Un Américain s’appelle Aziz, Starbucks le renomme ISIS

Temps de lecture : 2 min

ISIS est l’acronyme anglais pour l’organisation terroriste État Islamique.

Un verre Starbucks, par Adrianna Calvo via Pexel. 
Un verre Starbucks, par Adrianna Calvo via Pexel

Niquel Johnson a 40 ans. Et cela fait 25 ans qu’il se fait parfois appeler par son nom musulman: Aziz. La semaine dernière, à Philadelphie, il a acheté trois boissons chez Starbucks. Comme à chaque fois dans les cafés du géant américain, un employé a demandé son prénom. Comme à «d’innombrables» reprises dans un Starbucks, il a donné Aziz.

Mais trois choses se sont passées ensuite, raconte le Washington Post. Quand sa commande a été prête, ce n’est pas son nom qui a été crié dans le café mais le type de boisson. Ensuite, ce n’est pas son prénom, Aziz, qui a été marqué mais «ISIS», l’acronyme anglais pour l’organisation terroriste «État islamique en Irak et au Levant». Niquel Johnson ne l’a pas remarqué avant qu’un ami ne repère le nom dans une librairie. «J’étais choqué et en colère. J’ai pensé que c’était de la discrimination», a-t-il déclaré.
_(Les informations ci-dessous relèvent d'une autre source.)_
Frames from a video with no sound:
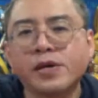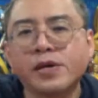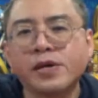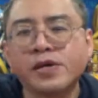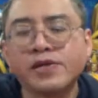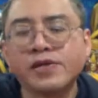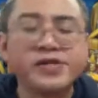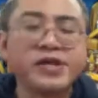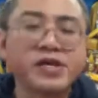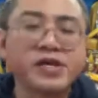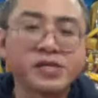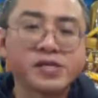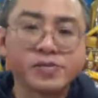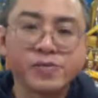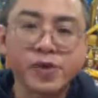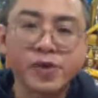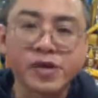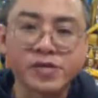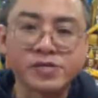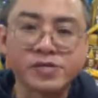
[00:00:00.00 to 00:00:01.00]
even
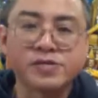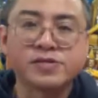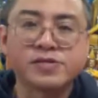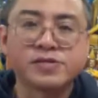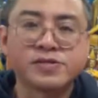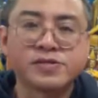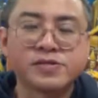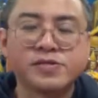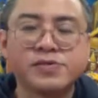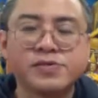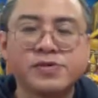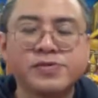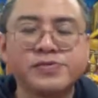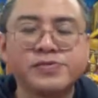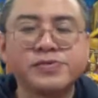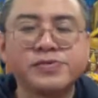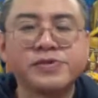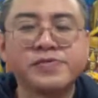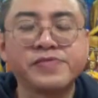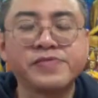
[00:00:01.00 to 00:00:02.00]
express,
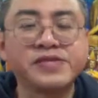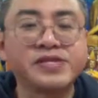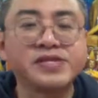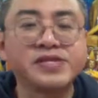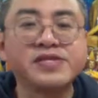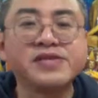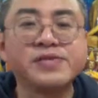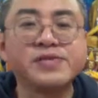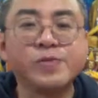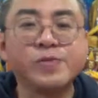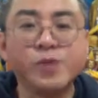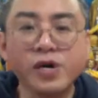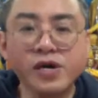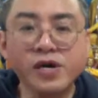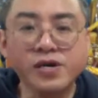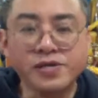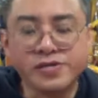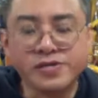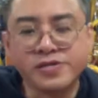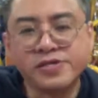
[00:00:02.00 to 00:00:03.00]
even just in
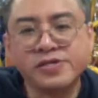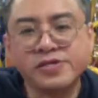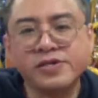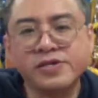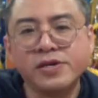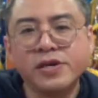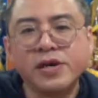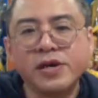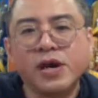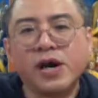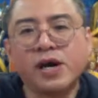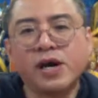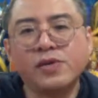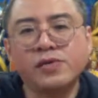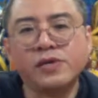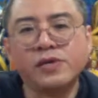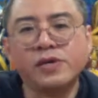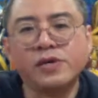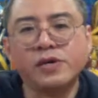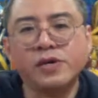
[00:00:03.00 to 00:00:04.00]
words,
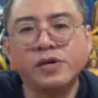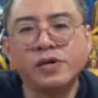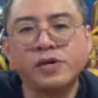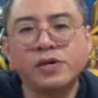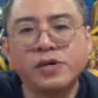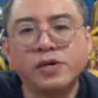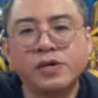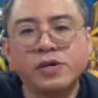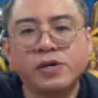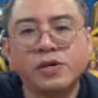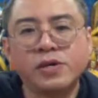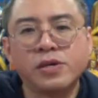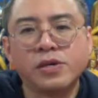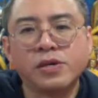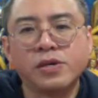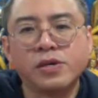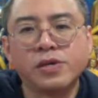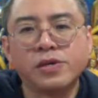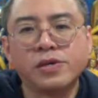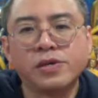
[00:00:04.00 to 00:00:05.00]
our
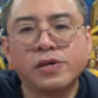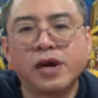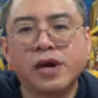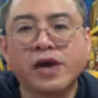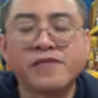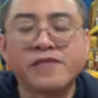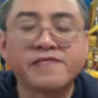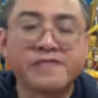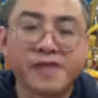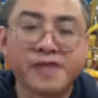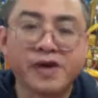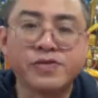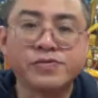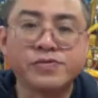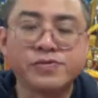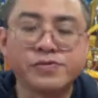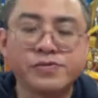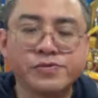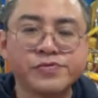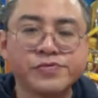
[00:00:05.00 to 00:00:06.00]

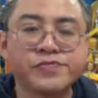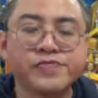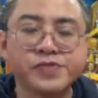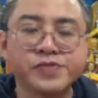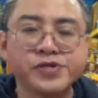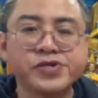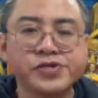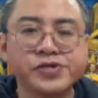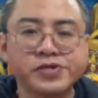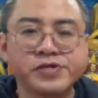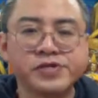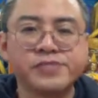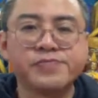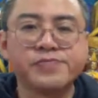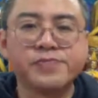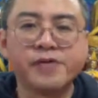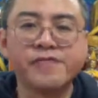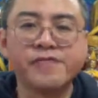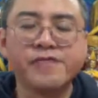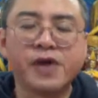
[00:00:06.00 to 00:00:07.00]
heartfelt good wishes,
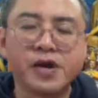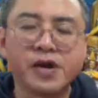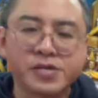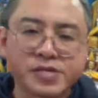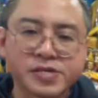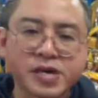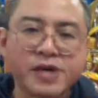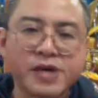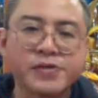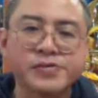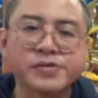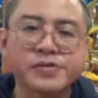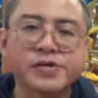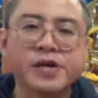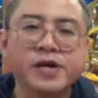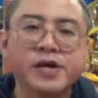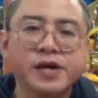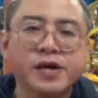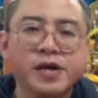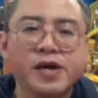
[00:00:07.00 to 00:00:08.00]
both for ourselves
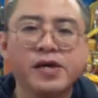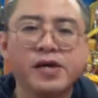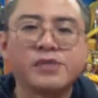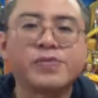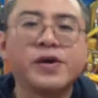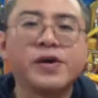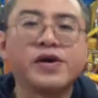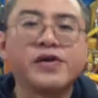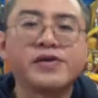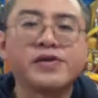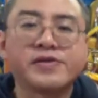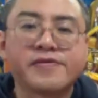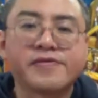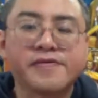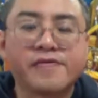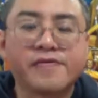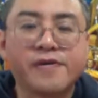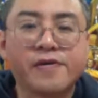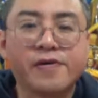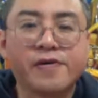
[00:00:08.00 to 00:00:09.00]
as well as
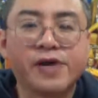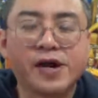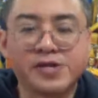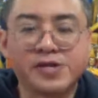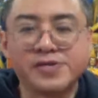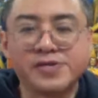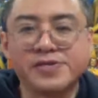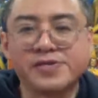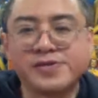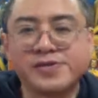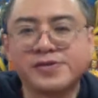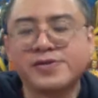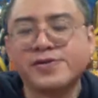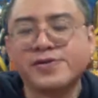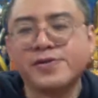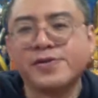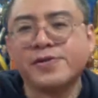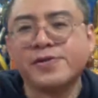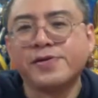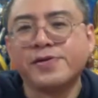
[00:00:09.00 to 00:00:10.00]
for others.
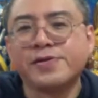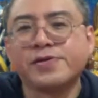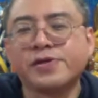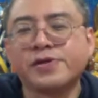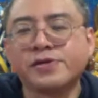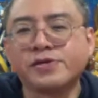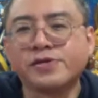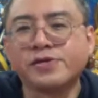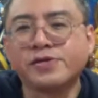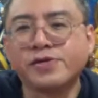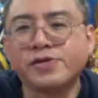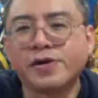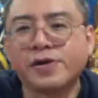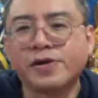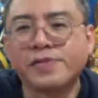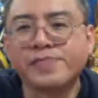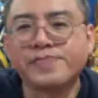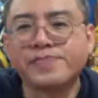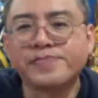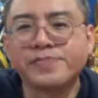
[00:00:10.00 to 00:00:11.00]
So
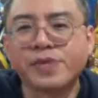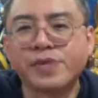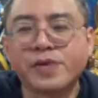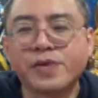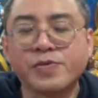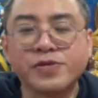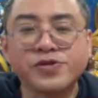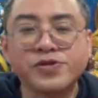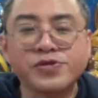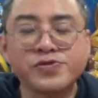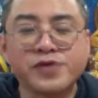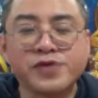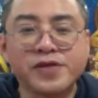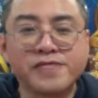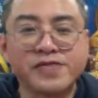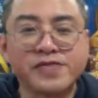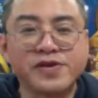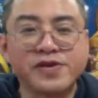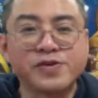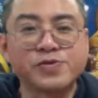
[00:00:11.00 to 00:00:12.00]
I wish you
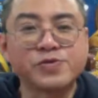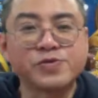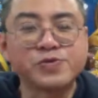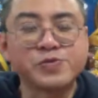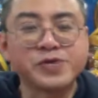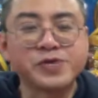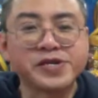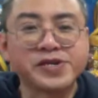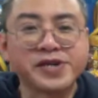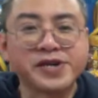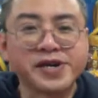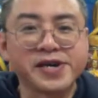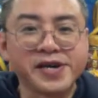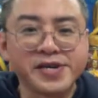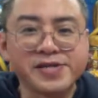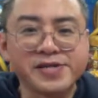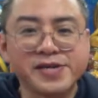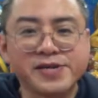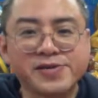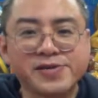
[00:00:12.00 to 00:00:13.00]
have a good week
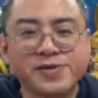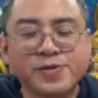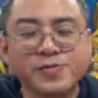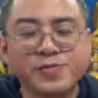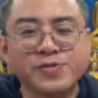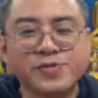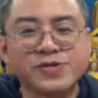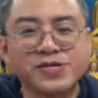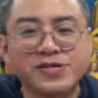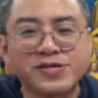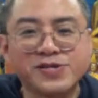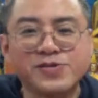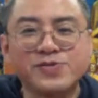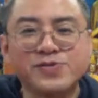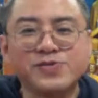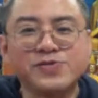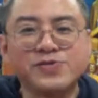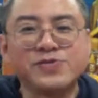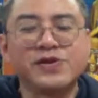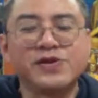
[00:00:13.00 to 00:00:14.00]
ahead and hope to see
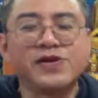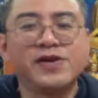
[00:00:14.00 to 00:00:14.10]
you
Le troisième élément à cette histoire, c’est que quatre jours après que l’histoire ait buzzé sur les réseaux sociaux, Starbucks a téléphoné à Niquel Aziz Johnson pour lui dire que la société avait «corrigé» la situation lors d’une conversation avec sa nièce nommée Alora. Le problème c’est que, selon Johnson, cette personne n’existe pas. Starbucks a pourtant réagi en arguant qu’après «investigations, nous ne pensons pas que c’était un cas de discrimination. Le client s'est approché et a fourni le nom Aziz. Le barista l'a orthographié à tort. Nous avons contacté M. Johnson et nous nous sommes excusés pour cette regrettable erreur», selon son porte-parole Reggie Borges.

Ce dernier élément a encore plus déconcerté Niquel Johnson, qui envisage d’intenter une action en justice. Ce dernier s’attendait à ce que Starbucks soit «plus prudent» après les incidents à Philadelphie l’année dernière. Deux jeunes hommes noirs avaient été arrêtés dans un des Starbucks, au seul motif que les deux demandaient à attendre l’arrivée d’une connaissance avant de consommer. De grandes manifestations avaient suivi et Starbucks avait annoncé une journée de formation.

«J’ai l’impression qu’ils ne prennent pas le problème au sérieux, a estimé Niquel Aziz Johnson. On pourrait penser qu’ils auraient compris depuis. Comment pourraient-ils permettre à quiconque de parler pour moi?».